### EXERCISE AIM
Output the records precisely as they stand. Pictures are to be skipped.

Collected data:
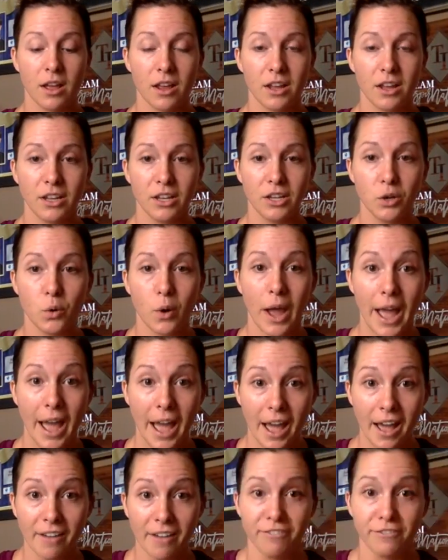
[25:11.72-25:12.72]
You
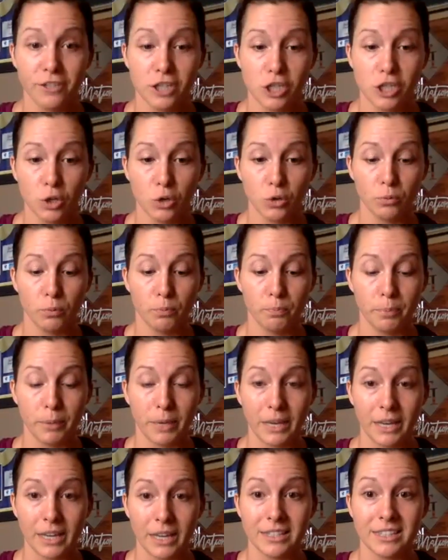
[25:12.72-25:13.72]
have to
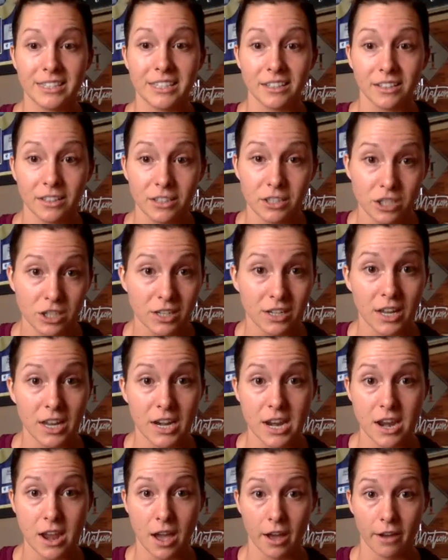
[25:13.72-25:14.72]
be diligent
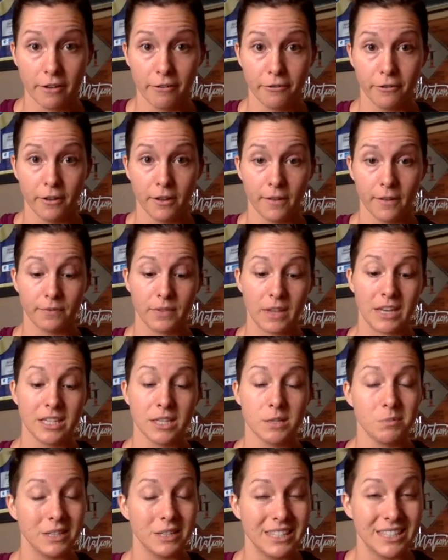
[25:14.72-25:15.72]
enough and
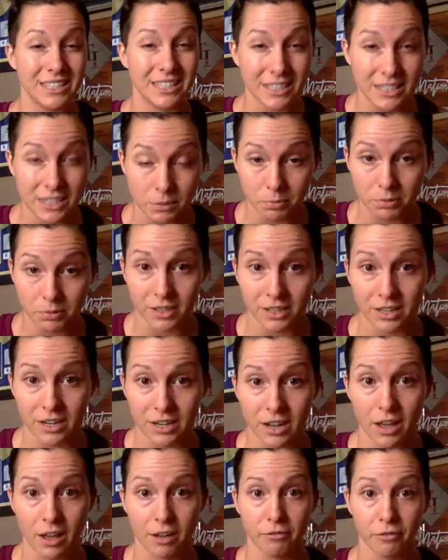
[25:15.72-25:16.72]
to be disciplined
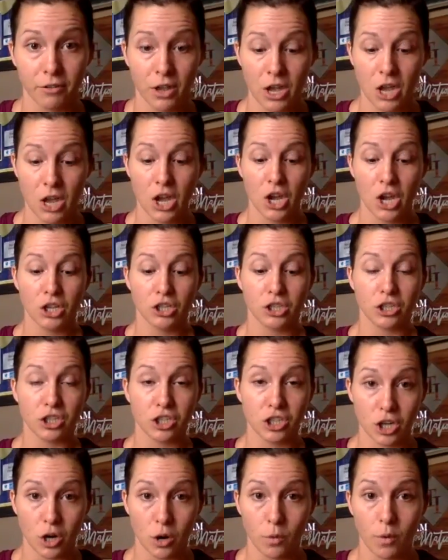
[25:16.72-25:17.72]
enough to
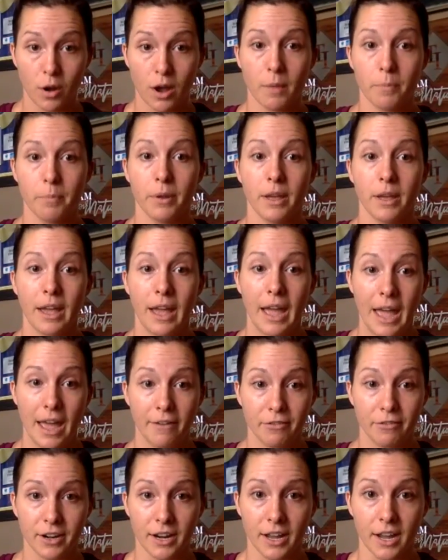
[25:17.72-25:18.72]
show up
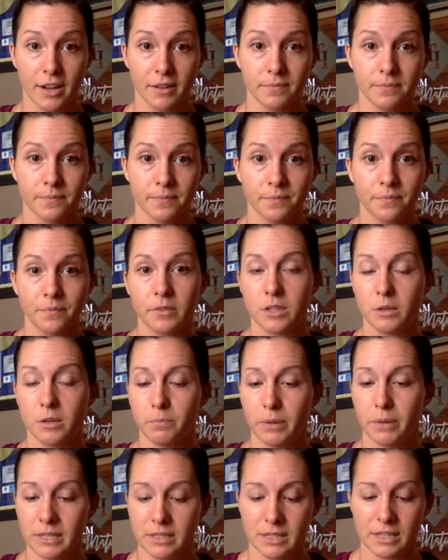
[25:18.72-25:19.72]
every day. The
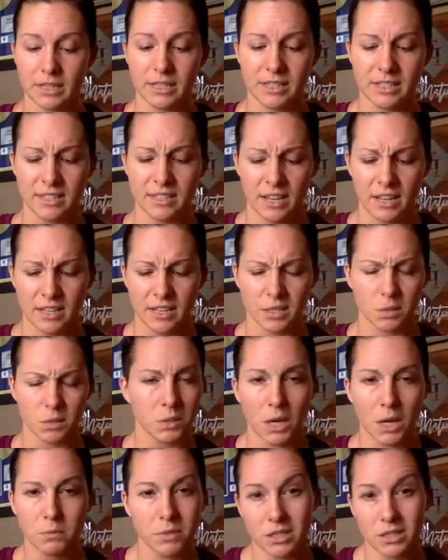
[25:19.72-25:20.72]
business,
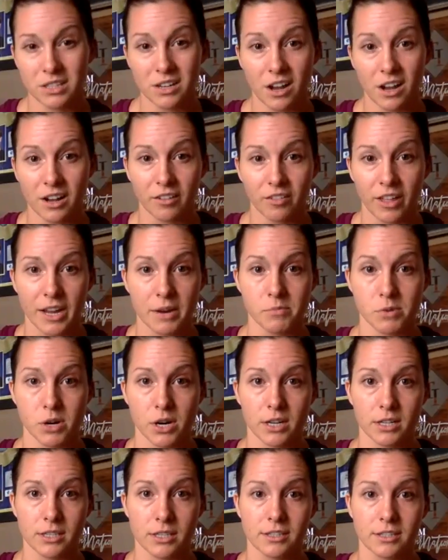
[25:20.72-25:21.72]
sometimes it's not
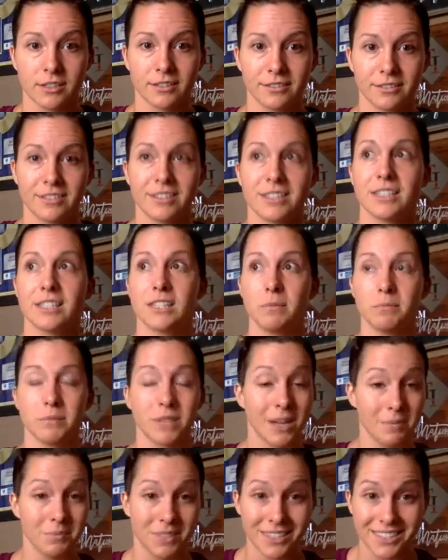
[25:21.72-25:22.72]
glamorous.
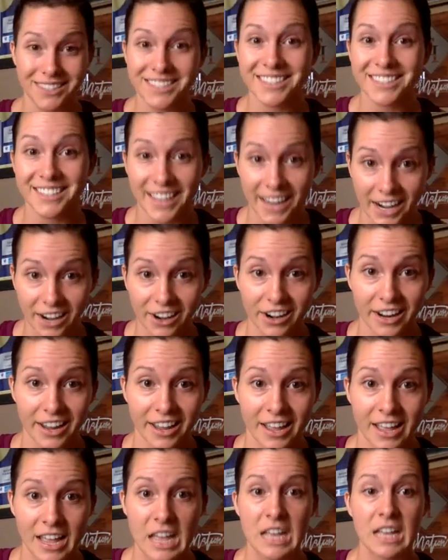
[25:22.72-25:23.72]
Sometimes it's scary.
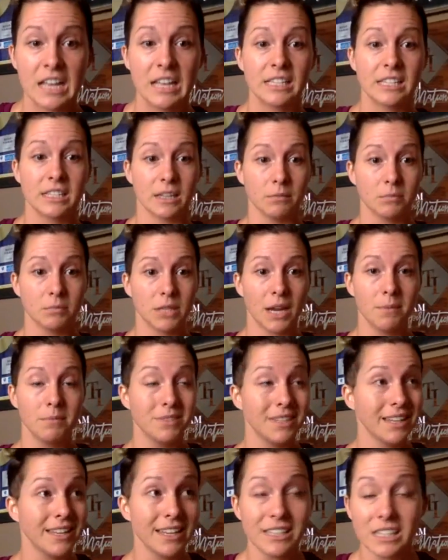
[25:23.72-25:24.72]
Sometimes
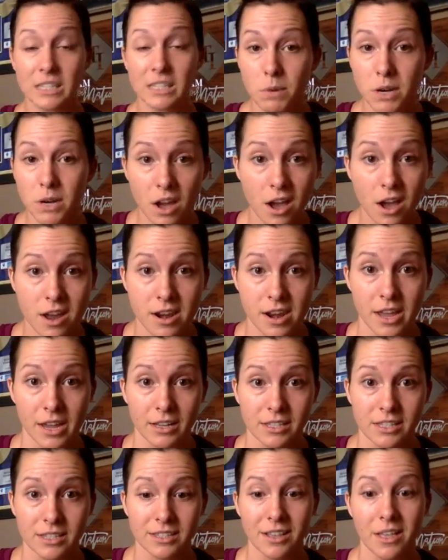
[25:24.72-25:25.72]
it gets
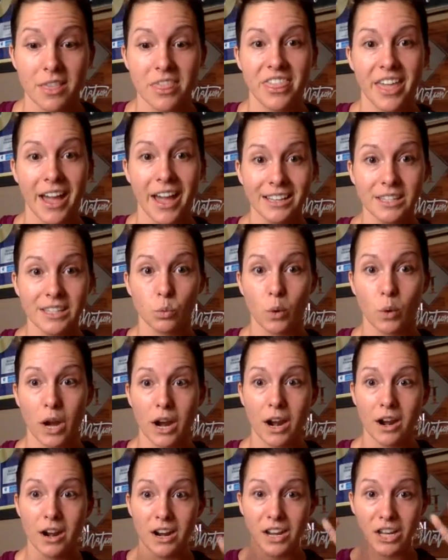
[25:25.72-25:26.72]
monotonous. That's
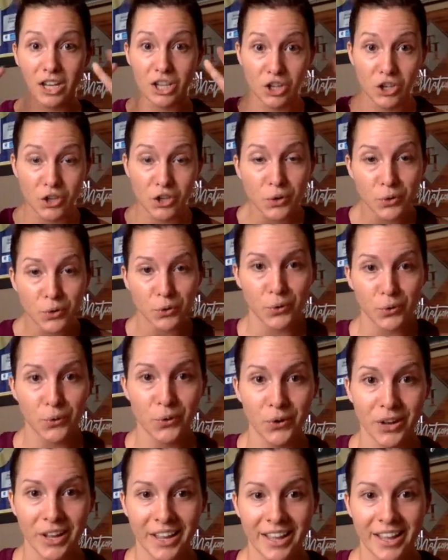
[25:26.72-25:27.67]
where you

### EXERCISE RESPONSE
[25:11.72-25:12.72]
You
[25:12.72-25:13.72]
have to
[25:13.72-25:14.72]
be diligent
[25:14.72-25:15.72]
enough and
[25:15.72-25:16.72]
to be disciplined
[25:16.72-25:17.72]
enough to
[25:17.72-25:18.72]
show up
[25:18.72-25:19.72]
every day. The
[25:19.72-25:20.72]
business,
[25:20.72-25:21.72]
sometimes it's not
[25:21.72-25:22.72]
glamorous.
[25:22.72-25:23.72]
Sometimes it's scary.
[25:23.72-25:24.72]
Sometimes
[25:24.72-25:25.72]
it gets
[25:25.72-25:26.72]
monotonous. That's
[25:26.72-25:27.67]
where you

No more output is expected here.